Dampak Negatif Nikah Mut’ah
1. Merendahkan Martabat Perempuan
Nikah mut’ah sering kali hanya menjadi alat pemuas nafsu belaka, tanpa memberikan perlindungan jangka panjang bagi perempuan. Dalam banyak kasus, perempuan ditinggalkan begitu saja setelah waktu akad selesai.

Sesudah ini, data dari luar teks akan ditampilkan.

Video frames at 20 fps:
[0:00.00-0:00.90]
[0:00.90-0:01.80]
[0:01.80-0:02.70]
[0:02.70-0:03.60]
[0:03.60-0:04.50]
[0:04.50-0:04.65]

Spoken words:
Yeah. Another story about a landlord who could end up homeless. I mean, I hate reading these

2. Menghancurkan Konsep Keluarga
Pernikahan dalam Islam bertujuan untuk membangun keluarga yang harmonis dan berkesinambungan. Nikah mut’ah, dengan sifatnya yang sementara, merusak tujuan ini.

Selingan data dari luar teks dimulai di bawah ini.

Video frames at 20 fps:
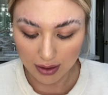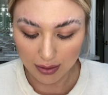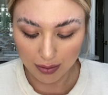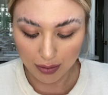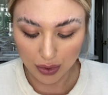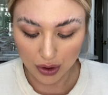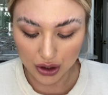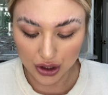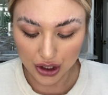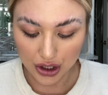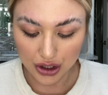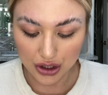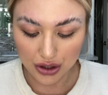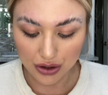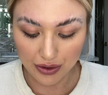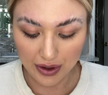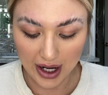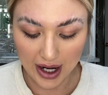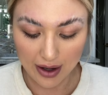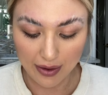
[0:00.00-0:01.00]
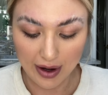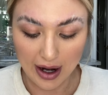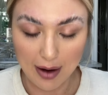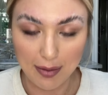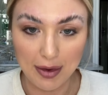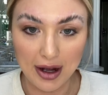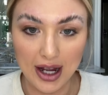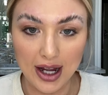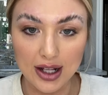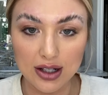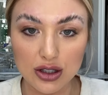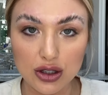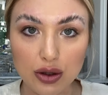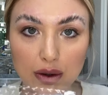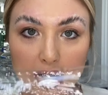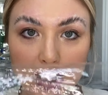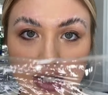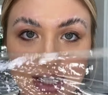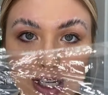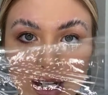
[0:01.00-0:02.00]
Put your saran wrap on. So
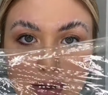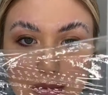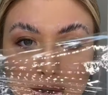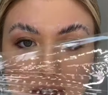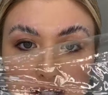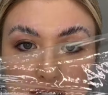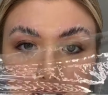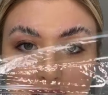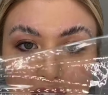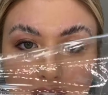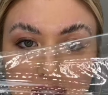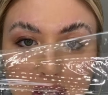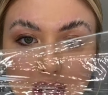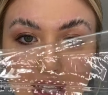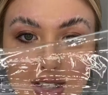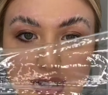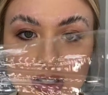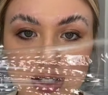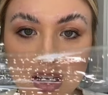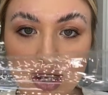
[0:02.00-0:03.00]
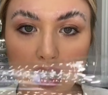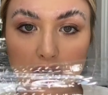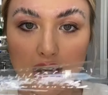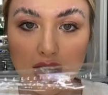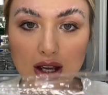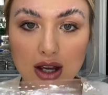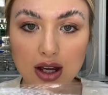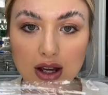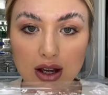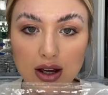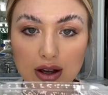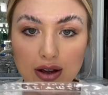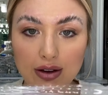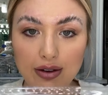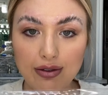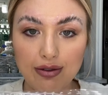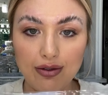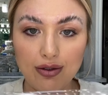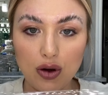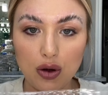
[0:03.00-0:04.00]
I take a piece like this,
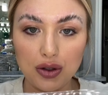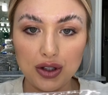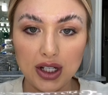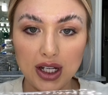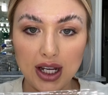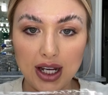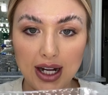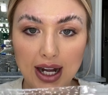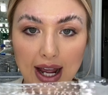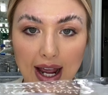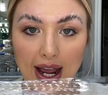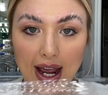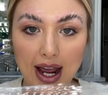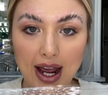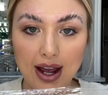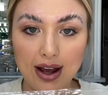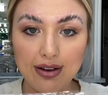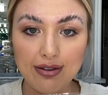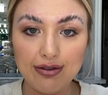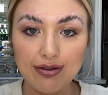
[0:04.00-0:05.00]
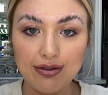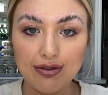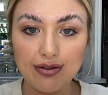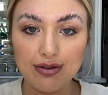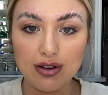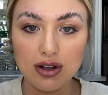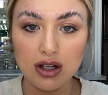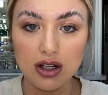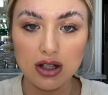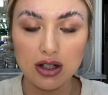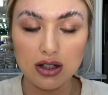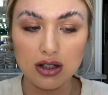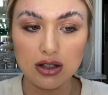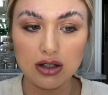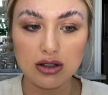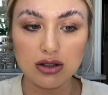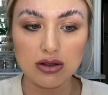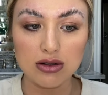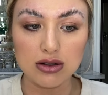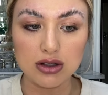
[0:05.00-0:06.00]
fold it in half,
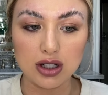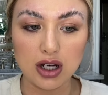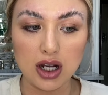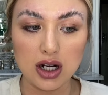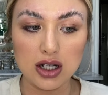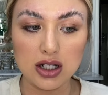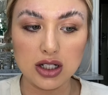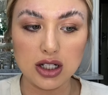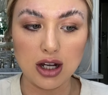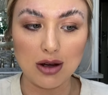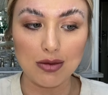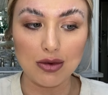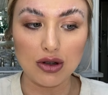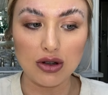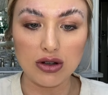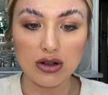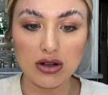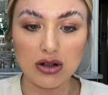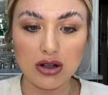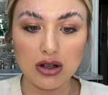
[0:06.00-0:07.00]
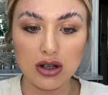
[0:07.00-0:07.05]
so it's kind of double,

3. Membuka Pintu Prostitusi Terselubung
Praktik nikah mut’ah yang disalahgunakan hanya akan menyerupai prostitusi dengan kemasan agama, sehingga mencoreng kesucian syariat Islam.
Nikah mut’ah telah dilarang dalam Islam karena bertentangan dengan tujuan pernikahan yang sesungguhnya, yaitu membangun keluarga yang abadi, sakinah, mawaddah, dan rahmah. Dalam pandangan syariat, hubungan suami istri bukanlah sesuatu yang temporer, tetapi merupakan ikatan yang suci dan berkesinambungan.
Allah SWT berfirman:
وَأَنكِحُوا۟ ٱلْأَيَـٰمَىٰ مِنكُمْ وَٱلصَّـٰلِحِينَ مِنْ عِبَادِكُمْ وَإِمَآئِكُمْ ۚ إِن يَكُونُوا۟ فُقَرَآءَ يُغْنِهِمُ ٱللَّهُ مِن فَضْلِهِۦ ۗ وَٱللَّهُ وَٰسِعٌ عَلِيمٌ
“Dan nikahkanlah orang-orang yang masih membujang di antara kamu, dan juga orang-orang yang layak (menikah) dari hamba sahayamu yang laki-laki dan perempuan. Jika mereka miskin, Allah akan memberikan kemampuan kepada mereka dengan karunia-Nya. Dan Allah Maha Luas (pemberian-Nya) lagi Maha Mengetahui.” (QS. An-Nur: 32)
Oleh karena itu, praktik nikah mut’ah dilarang demi menjaga kesucian pernikahan dan kemuliaan umat manusia.